Pablo Sandoval was a bust in Boston but is thriving in Atlanta.

The Panda may be lovable to Atlanta fans but that’s definitely not how he was received in Fenway Park Tuesday night.

Pablo Sandoval, in the Braves lineup as designated hitter for the American League game, played poorly during a three-year tenure with the Boston Red Sox that started in 2015.

Once a World Series MVP while playing for San Francisco, his original team, Sandoval hit only .237 with 14 homers in 161 games after signing a hefty free-agent contract that more than doubled the dollars he was earning.

Now 34 and too hefty to play third base, Sandoval has found a second life as a pinch-hitter with power from both sides of the plate. He has four pinch-homers this season and serves as Atlanta’s DH during inter-league encounters.
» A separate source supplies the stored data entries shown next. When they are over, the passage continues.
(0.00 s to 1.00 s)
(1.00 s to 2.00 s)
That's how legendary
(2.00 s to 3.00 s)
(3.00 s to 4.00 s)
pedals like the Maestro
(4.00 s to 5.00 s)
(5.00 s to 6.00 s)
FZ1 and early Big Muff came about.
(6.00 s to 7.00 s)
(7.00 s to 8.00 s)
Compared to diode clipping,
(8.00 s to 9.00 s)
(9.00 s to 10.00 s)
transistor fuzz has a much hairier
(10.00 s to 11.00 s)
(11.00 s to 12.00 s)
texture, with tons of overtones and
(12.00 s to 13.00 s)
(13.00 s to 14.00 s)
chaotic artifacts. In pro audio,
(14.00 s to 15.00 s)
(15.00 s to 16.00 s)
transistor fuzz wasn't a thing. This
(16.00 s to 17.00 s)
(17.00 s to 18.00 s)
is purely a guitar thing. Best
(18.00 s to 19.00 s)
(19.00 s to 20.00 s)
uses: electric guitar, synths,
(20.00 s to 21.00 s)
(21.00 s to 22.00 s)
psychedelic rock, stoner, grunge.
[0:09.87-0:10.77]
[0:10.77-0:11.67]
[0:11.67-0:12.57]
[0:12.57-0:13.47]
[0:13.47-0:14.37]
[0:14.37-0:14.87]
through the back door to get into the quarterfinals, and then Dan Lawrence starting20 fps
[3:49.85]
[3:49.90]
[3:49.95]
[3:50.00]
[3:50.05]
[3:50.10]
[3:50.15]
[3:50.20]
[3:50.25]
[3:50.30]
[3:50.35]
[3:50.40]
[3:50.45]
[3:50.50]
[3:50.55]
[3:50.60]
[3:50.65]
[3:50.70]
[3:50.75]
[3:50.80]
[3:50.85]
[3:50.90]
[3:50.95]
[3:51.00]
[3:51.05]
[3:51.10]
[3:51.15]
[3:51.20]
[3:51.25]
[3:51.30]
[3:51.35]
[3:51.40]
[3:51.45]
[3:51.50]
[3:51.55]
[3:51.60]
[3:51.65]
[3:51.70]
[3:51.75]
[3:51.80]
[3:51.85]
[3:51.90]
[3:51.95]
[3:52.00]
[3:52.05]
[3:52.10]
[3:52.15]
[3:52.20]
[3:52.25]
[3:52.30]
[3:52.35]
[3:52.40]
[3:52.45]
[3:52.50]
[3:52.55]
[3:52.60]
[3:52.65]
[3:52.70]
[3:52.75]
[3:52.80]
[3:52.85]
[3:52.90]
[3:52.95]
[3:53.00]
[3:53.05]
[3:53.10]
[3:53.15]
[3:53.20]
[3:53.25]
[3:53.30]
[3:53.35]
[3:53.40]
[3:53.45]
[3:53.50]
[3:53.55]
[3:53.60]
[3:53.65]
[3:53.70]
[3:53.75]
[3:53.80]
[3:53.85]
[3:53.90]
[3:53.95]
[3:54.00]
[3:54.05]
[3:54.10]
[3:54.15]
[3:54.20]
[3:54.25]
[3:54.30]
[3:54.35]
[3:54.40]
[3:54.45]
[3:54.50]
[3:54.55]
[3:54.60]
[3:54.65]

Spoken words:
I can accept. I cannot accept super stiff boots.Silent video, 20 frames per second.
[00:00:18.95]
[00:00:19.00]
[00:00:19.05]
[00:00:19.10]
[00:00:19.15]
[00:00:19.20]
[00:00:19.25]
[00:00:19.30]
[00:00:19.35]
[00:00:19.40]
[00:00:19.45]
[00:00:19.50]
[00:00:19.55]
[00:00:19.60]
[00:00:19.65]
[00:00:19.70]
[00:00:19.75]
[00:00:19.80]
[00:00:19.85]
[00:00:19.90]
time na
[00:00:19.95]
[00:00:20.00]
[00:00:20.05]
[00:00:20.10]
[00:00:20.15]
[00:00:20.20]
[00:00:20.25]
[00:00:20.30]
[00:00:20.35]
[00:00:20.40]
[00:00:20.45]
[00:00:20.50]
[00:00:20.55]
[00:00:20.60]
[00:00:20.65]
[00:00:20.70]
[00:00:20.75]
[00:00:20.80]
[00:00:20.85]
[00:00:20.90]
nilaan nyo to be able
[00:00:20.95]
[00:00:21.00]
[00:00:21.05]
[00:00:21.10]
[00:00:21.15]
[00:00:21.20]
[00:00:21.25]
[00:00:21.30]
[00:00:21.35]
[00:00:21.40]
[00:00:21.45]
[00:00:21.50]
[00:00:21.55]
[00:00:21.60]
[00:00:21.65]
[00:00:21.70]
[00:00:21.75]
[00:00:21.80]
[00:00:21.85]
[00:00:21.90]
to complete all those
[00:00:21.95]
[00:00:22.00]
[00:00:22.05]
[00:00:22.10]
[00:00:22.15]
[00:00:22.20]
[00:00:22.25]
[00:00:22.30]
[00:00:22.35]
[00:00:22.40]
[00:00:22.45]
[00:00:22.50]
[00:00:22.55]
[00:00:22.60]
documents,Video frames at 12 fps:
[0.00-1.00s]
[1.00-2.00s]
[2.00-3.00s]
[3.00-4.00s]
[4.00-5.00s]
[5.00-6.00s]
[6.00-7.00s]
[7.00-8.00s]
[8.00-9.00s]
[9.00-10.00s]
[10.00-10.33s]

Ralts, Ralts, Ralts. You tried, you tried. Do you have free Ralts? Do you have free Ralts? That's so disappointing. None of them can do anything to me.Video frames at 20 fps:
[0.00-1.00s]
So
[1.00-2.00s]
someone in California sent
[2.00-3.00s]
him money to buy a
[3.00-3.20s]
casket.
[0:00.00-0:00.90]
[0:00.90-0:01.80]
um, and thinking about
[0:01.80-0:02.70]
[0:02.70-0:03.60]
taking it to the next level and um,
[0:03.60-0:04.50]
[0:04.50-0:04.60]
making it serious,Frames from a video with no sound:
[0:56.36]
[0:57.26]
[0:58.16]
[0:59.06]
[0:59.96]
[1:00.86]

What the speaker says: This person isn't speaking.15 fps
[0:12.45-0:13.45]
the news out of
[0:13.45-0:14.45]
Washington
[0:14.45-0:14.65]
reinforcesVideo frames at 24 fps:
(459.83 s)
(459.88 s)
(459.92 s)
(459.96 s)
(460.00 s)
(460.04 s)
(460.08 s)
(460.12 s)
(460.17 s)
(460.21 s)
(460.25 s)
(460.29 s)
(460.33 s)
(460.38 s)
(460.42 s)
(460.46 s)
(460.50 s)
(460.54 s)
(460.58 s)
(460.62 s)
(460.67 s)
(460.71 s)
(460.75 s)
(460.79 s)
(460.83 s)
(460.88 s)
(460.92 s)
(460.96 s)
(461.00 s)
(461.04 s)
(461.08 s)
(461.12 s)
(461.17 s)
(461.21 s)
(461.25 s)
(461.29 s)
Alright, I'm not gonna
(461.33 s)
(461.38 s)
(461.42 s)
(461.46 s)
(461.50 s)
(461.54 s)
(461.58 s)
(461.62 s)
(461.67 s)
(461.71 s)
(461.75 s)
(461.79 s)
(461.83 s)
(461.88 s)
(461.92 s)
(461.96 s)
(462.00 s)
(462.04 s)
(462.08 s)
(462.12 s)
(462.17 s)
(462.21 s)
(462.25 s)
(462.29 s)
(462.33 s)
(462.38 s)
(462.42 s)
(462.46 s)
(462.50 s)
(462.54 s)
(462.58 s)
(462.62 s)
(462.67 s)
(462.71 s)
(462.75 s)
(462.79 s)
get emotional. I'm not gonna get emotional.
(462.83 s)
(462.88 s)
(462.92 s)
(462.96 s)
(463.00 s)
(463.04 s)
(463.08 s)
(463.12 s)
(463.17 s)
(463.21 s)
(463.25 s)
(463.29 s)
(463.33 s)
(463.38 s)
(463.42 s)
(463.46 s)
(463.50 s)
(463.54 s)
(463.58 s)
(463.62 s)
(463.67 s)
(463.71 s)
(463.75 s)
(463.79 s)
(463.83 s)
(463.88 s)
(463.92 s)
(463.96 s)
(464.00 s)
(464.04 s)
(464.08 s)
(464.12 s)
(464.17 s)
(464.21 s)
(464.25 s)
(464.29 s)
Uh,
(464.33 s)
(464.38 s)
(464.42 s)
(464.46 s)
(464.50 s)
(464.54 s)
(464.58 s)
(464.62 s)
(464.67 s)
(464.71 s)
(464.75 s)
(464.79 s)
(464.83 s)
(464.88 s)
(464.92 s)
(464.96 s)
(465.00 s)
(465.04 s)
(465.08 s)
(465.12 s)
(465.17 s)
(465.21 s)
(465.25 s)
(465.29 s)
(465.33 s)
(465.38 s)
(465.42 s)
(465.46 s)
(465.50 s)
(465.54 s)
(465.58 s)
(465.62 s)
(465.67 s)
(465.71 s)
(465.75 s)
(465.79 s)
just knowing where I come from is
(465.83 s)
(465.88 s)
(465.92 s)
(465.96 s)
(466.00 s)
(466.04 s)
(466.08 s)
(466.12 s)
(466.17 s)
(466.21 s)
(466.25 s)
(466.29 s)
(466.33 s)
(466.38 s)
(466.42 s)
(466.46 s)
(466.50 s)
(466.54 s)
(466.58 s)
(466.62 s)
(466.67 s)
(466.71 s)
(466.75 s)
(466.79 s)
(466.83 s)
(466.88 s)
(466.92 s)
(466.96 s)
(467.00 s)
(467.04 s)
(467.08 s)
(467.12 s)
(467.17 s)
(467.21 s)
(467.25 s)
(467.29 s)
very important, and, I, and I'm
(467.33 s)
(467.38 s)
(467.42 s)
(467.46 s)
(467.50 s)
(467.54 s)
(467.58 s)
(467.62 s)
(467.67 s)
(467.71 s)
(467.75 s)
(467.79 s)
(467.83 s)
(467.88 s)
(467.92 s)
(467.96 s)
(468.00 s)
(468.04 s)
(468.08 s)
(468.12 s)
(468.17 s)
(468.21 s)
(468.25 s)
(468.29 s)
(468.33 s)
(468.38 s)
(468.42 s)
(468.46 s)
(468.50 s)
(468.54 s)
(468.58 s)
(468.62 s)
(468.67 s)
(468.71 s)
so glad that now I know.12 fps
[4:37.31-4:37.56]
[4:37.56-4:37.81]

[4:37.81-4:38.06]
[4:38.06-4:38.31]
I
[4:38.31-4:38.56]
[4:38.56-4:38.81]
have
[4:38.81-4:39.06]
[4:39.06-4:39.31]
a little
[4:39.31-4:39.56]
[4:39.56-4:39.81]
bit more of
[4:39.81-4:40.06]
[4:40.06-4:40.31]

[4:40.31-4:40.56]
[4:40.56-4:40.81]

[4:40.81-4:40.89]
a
In his first three at-bats at Fenway Park Tuesday night, he belted a long RBI single off the wall in dead center; poked an opposite-field single to left, hitting the ball through the vacated shortstop hole, and singled to center and scored Atlanta’s third run in the sixth inning of a 3-1 victory, the team’s fifth in a row at Fenway.

That only intensified the chorus of boos that greeted him in his former home park, now nearly deserted because of lingering pandemic restrictions in Boston. Despite spectacular spring weather in The Hub, less than 10,000 fans were allowed in for the Tuesday night game.

Though just 34, Sandoval seems much older – possibly because of his rotund figure and inability to move quickly on the basepaths.

On the other hand, the Venezuelan switch-hitter went into play Tuesday leading all pinch-hitters in home runs (4), runs scored (4), and runs batted in (10), while ranking second in walks and fifth (tied) in hits.

All four of his pinch-homers have come with two outs, men on base, and either tied the game or gave the Braves the lead.

No player since 1974 has hit as many as four pinch-homers with two men out.

Sandoval had come to spring training on a trial basis but hit .400 to win a $1 million contract – far from his peak salary of $17 million.

Now he has a shot at creating another niche in the history books, following his three-homer outburst in the first

Pablo Sandoval was with the Giants when he won MVP honors in the 2012 World Series. Credit: The Topps Company

game of the 2012 World Series.

Sandoval is within reach of the pinch-hitting record of seven home runs in a season. It is shared by Dave Hansen of the 2000 Dodgers and Craig Wilson of the 2001 Pirates.

Six of Hansen’s homers either tied the game or gave the Dodgers the lead.

In his 14-year career before 2021, Sandoval hit .279 with 153 home runs, almost all of them with the Giants.

With four pinch-homers this year, he has tied the Atlanta Braves record shared by Tommy Gregg, Evan Gattis, and Johan Camargo.

Sandoval has not started a game at a defensive position this year and often leaves for a pinch-runner when he reaches base. His girth and short, squat stature actually reminds observers of a previous pinch-hitter with punch, Smoky Burgess.